DATA SHOWN:
▼

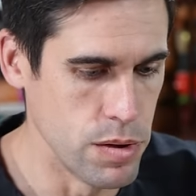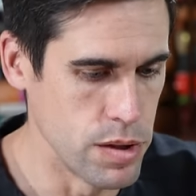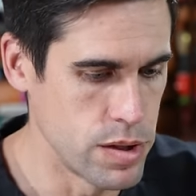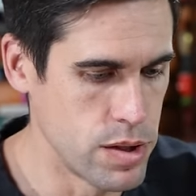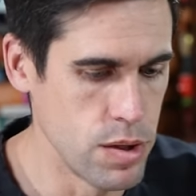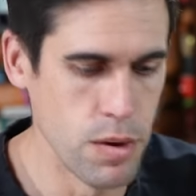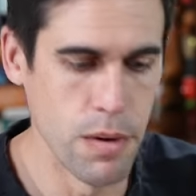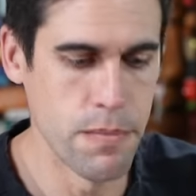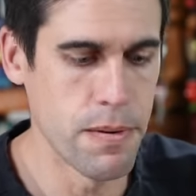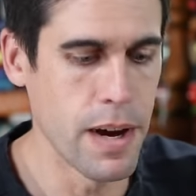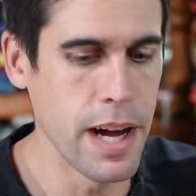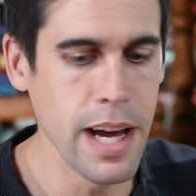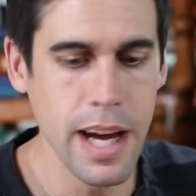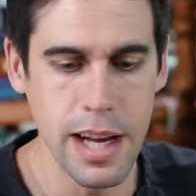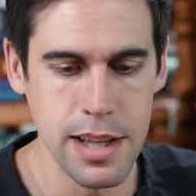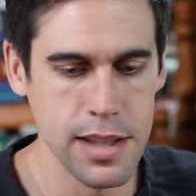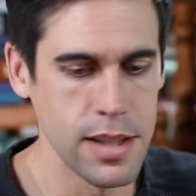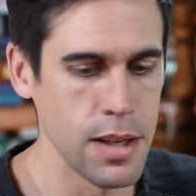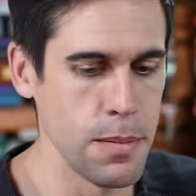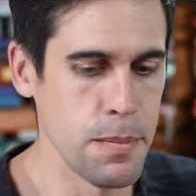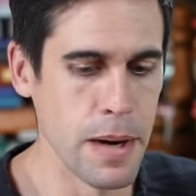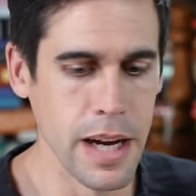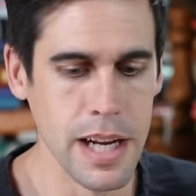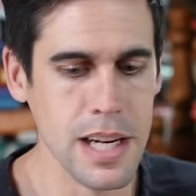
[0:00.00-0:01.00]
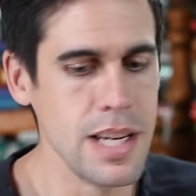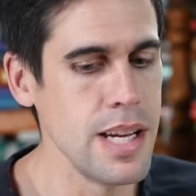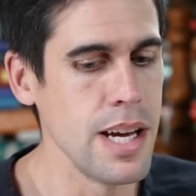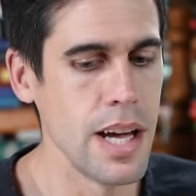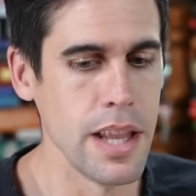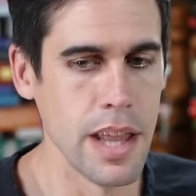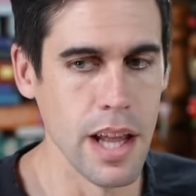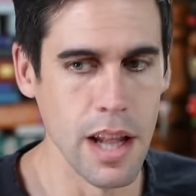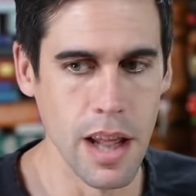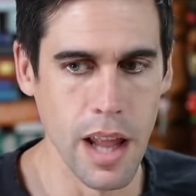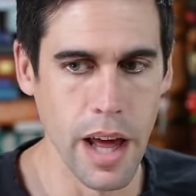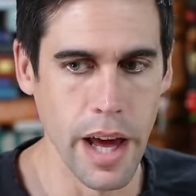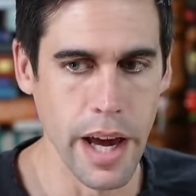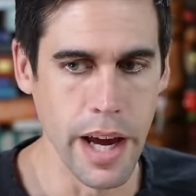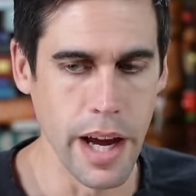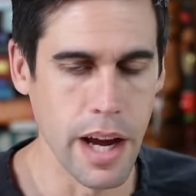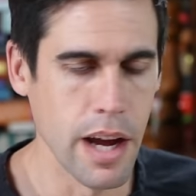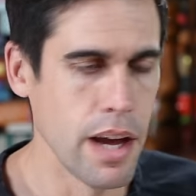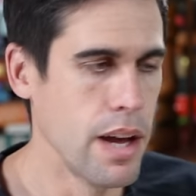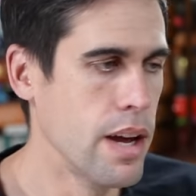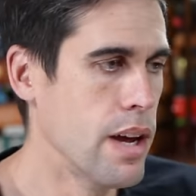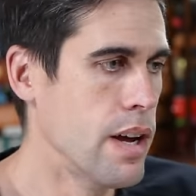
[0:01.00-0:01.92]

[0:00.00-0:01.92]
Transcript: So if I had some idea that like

▲

Give back the material above exactly, with each picture removed.

ANSWER SPACE:
[0:00.00-0:01.00]
[0:01.00-0:01.92]

[0:00.00-0:01.92]
Transcript: So if I had some idea that like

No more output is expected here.